WHAT YOU WILL DO: What you return must be the data below, word for word, without any images.

● ● ● ● ●

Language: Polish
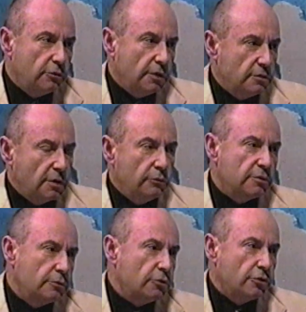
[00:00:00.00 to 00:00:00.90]
które
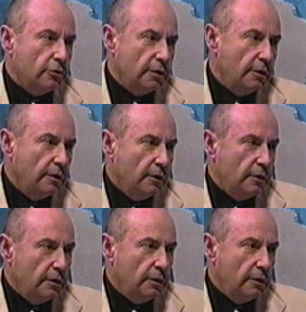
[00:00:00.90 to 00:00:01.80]
zostają złożone, mhm.
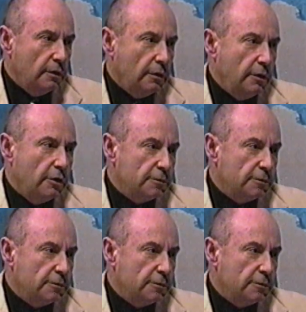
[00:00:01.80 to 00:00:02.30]
mhm. E, ich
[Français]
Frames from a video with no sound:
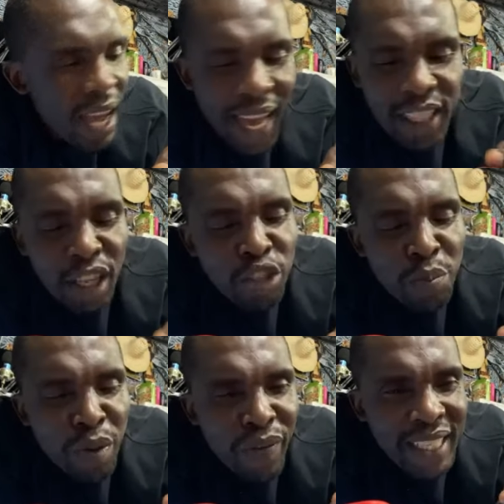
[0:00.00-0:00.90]
Est-ce que tu
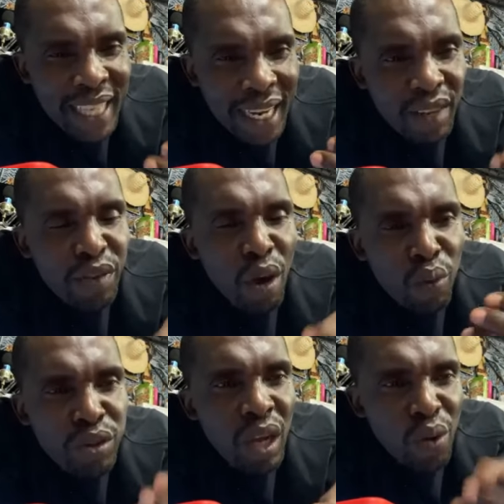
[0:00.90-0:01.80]
préfères sacrifier un
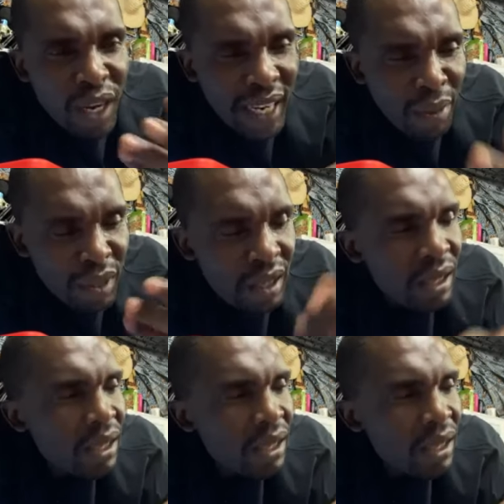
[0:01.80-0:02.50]
cousin ou un ami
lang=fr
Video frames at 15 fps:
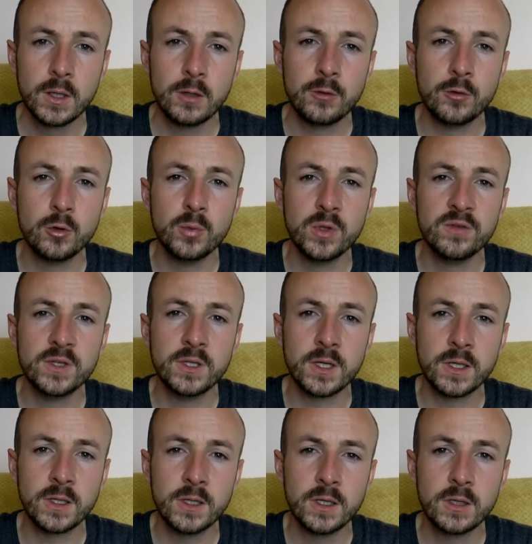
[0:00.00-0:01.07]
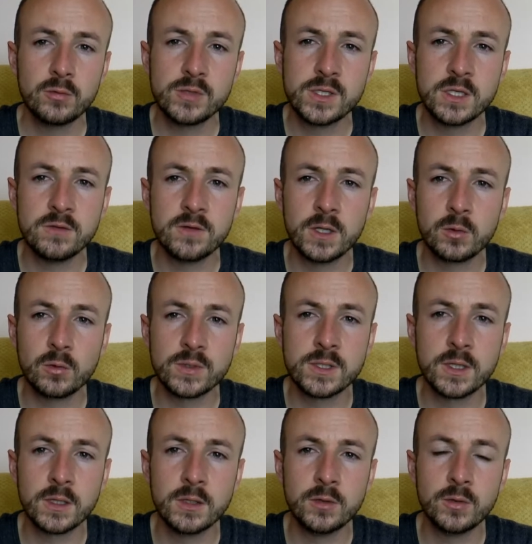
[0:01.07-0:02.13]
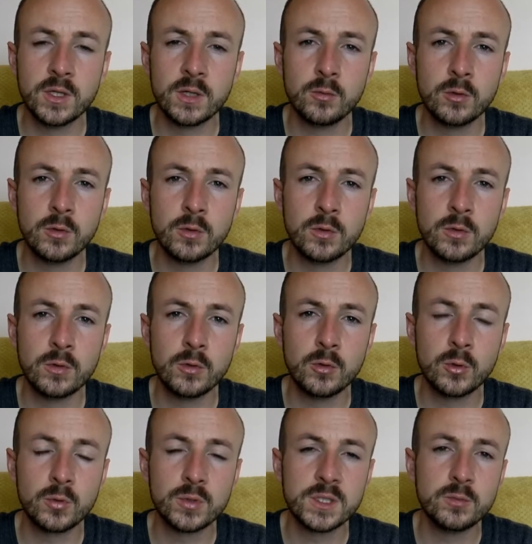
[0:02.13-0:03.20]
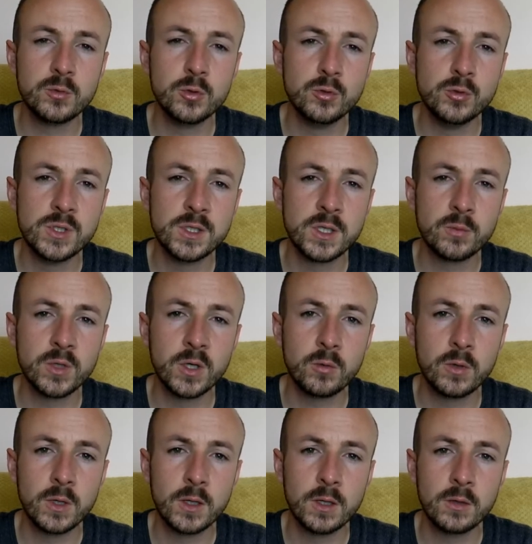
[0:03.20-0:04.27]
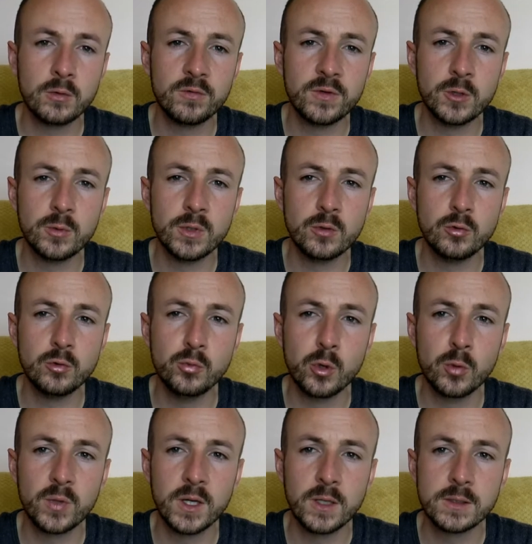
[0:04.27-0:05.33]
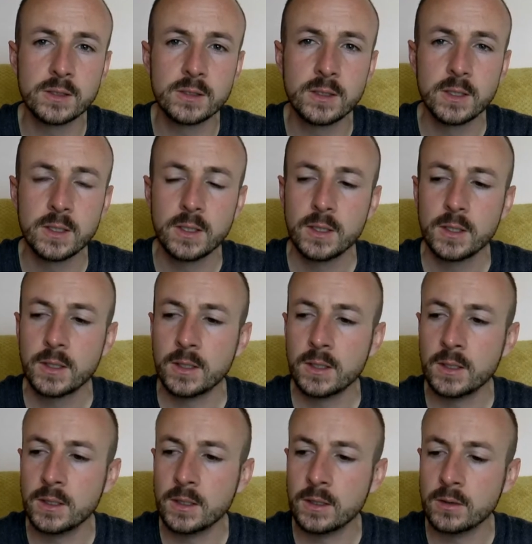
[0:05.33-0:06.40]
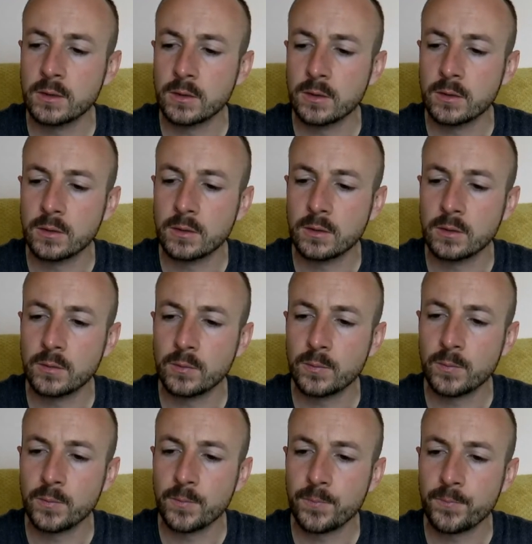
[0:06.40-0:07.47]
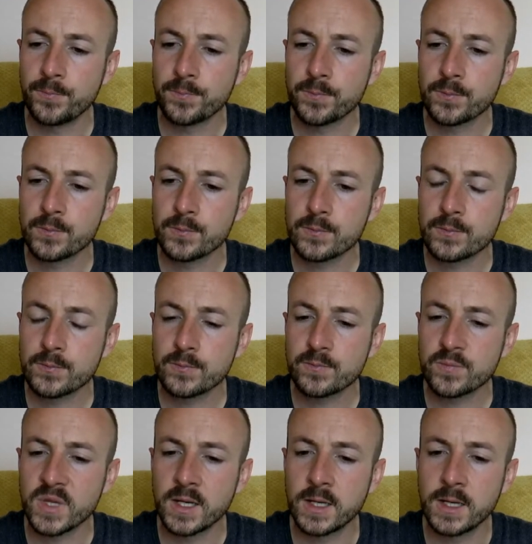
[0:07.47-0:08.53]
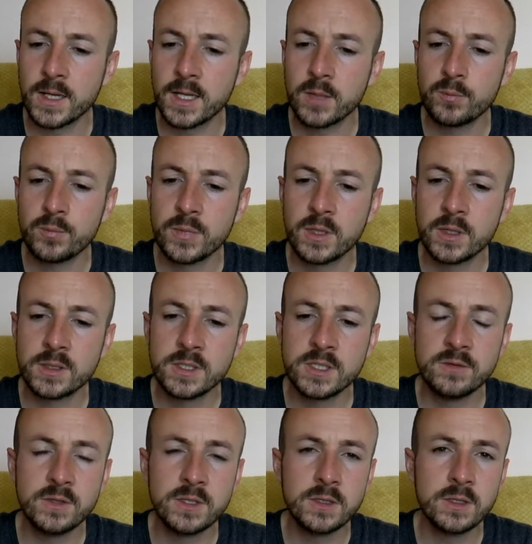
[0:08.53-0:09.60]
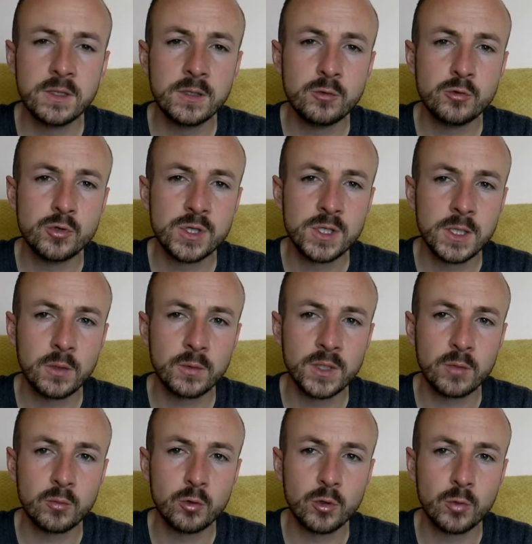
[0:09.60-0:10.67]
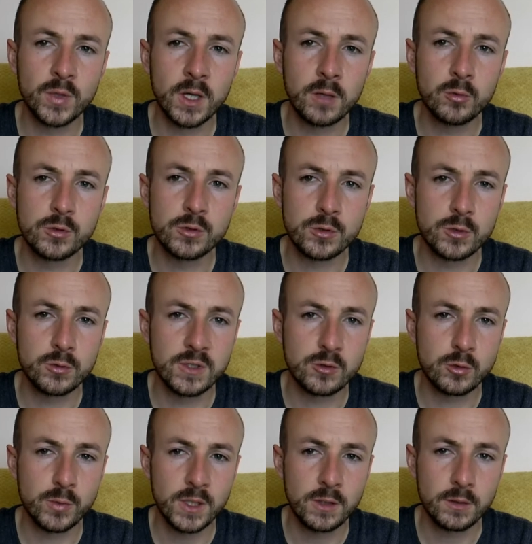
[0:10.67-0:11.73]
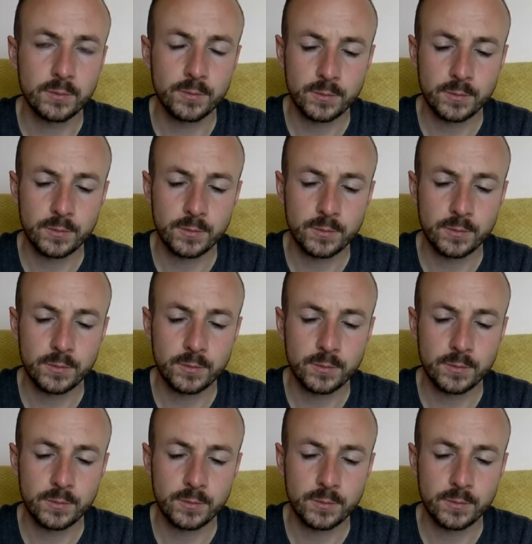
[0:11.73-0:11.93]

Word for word: domaine vétérinaire, tout ce qui va concerner notamment euh, le concept du chien miroir, le phénomène de double empreinte et, euh, et l'adaptativité du chien en termes de tempérament sur celui de son maître.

● ● ● ● ●

RESPONSE BELOW:
Language: Polish
[00:00:00.00 to 00:00:00.90]
które
[00:00:00.90 to 00:00:01.80]
zostają złożone, mhm.
[00:00:01.80 to 00:00:02.30]
mhm. E, ich
[Français]
Frames from a video with no sound:
[0:00.00-0:00.90]
Est-ce que tu
[0:00.90-0:01.80]
préfères sacrifier un
[0:01.80-0:02.50]
cousin ou un ami
lang=fr
Video frames at 15 fps:
[0:00.00-0:01.07]
[0:01.07-0:02.13]
[0:02.13-0:03.20]
[0:03.20-0:04.27]
[0:04.27-0:05.33]
[0:05.33-0:06.40]
[0:06.40-0:07.47]
[0:07.47-0:08.53]
[0:08.53-0:09.60]
[0:09.60-0:10.67]
[0:10.67-0:11.73]
[0:11.73-0:11.93]

Word for word: domaine vétérinaire, tout ce qui va concerner notamment euh, le concept du chien miroir, le phénomène de double empreinte et, euh, et l'adaptativité du chien en termes de tempérament sur celui de son maître.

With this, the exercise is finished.